Joy Division "Transmission" 7"


I’ve often made a point of saying that Ian Cutis isn’t even in my top three favorite members of Joy Division (ha ha). Even as a teenager when I first became enamored with them, I saw the weirdly predictable cult of rock star personality that had risen around him, and wanted no part of it. And truth be told, I’ve never associated with his lyrics all that much: they’re wonderful and darkly mellifluous and are at the heart of the group, and in that sense I love them, but they don’t speak to me, or about me. I’ve spent a lot of time trying to figure out where the man stands in my personal pantheon of musical figures, because I’m a nerd and an obsessive, but at best I would put him on the pedestal shared with Stephen and Bernard and Peter because my favorite band wouldn’t have existed without him, or arguably been as noted without the circumstances surrounding his death. (Hell, my second favorite band wouldn’t have existed without him either, forming as they did in the wake of his passing. Maybe it’s ghoulish to point that out, but it’s true.)

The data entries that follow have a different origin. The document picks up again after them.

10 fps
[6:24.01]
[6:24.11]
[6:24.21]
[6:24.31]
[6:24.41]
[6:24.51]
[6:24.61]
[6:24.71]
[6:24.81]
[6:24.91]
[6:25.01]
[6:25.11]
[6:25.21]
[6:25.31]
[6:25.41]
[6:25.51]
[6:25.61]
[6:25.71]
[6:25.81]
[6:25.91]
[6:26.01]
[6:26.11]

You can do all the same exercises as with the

I was 16 the first time I heard Joy Division. I was in the record library at CKDU, Dalhousie University’s community radio station and pulled the station’s battered copy of Unknown Pleasures off the shelf for a listen. That was a pivotal moment in my own personal little self-mythology, hearing those drums lead into the swooping, desperate song that starts the record, my own Almost Famous moment. Later a friend would tell me that that song “Disorder” was the first ever played on the air at the station, not for any reason other than the DJ mixed it up with the Side B Track 1 “She’s Lost Control”. A few years after I would have the album’s famous cover tattooed on my left shoulder, finding out almost immediately to my chagrin that not only was I not the first person to have made that show of devotion, but there was in fact a fairly well known French Canadian TV personality with the self-same mark. The first girl I was ever really and truly smitten with was a devout fan, and I felt like the only reason she ever had the time of day for me early on in our acquaintanceship was that shared appreciation, although hers far outstripped mine then, and probably does to this day.
When I was in my early twenties, I lent my copy of Deborah Curtis’ Touching From a Distance, the sad biography of Ian’s life and work to a friend who subsequently hung himself. I couldn’t even listen to Joy Division for a long time afterwards, I felt like I had contributed to his dumb, teenaged idolization of Ian’s death with my non-stop evangelism. I came back of course, but it’s colored my thoughts on the mythology of Ian Curtis since, and is the central reason I’ve no desire to participate in the bullshit romantic notion of the rock star who was just too beautiful for this world, maaaaan.
These are of course my stories and of no relevance to any discussion of Ian or Joy Division, but I can’t separate myself from them when talking about those topics. They’re my life.
I’m 32 now, and I’m invested enough in Joy Division (financially certainly, those reissues, DVDs, vinyls and books of essays don’t come free) that I’ll never be able to love another band more, or would really want to. I’m stuck with them, and by extension Ian, being that he’s utterly intractable from the group. In a salty mood I’ll often say that I’m interested in music, not musicians, but that’s not true. They’re the font that the stuff that soundtracks my life comes from, and I guess that means that I assign importance to them based on the degree to which their music is a part of who I see myself as. Typical I suppose.
Happy 55th Birthday Ian, from for better or worse, another of your devotees.